**Problem:** Print out every entry that follows, exactly as written.

[Records excerpted from a collection]
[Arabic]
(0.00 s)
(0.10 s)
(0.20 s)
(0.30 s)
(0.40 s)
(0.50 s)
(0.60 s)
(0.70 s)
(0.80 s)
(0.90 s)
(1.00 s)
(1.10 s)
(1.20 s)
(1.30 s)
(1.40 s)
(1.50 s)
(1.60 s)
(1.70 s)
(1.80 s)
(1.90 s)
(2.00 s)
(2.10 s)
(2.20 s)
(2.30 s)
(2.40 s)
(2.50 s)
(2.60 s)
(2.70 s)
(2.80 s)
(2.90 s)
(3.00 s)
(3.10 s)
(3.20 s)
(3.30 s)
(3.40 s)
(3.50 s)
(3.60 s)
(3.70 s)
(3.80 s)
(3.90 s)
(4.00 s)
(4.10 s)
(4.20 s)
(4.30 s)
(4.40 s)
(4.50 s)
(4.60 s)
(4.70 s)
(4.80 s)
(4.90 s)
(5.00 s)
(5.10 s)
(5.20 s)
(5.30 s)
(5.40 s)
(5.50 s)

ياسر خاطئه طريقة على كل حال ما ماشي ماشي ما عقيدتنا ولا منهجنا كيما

**Finished exercise:**
[Arabic]
(0.00 s)
(0.10 s)
(0.20 s)
(0.30 s)
(0.40 s)
(0.50 s)
(0.60 s)
(0.70 s)
(0.80 s)
(0.90 s)
(1.00 s)
(1.10 s)
(1.20 s)
(1.30 s)
(1.40 s)
(1.50 s)
(1.60 s)
(1.70 s)
(1.80 s)
(1.90 s)
(2.00 s)
(2.10 s)
(2.20 s)
(2.30 s)
(2.40 s)
(2.50 s)
(2.60 s)
(2.70 s)
(2.80 s)
(2.90 s)
(3.00 s)
(3.10 s)
(3.20 s)
(3.30 s)
(3.40 s)
(3.50 s)
(3.60 s)
(3.70 s)
(3.80 s)
(3.90 s)
(4.00 s)
(4.10 s)
(4.20 s)
(4.30 s)
(4.40 s)
(4.50 s)
(4.60 s)
(4.70 s)
(4.80 s)
(4.90 s)
(5.00 s)
(5.10 s)
(5.20 s)
(5.30 s)
(5.40 s)
(5.50 s)

ياسر خاطئه طريقة على كل حال ما ماشي ماشي ما عقيدتنا ولا منهجنا كيما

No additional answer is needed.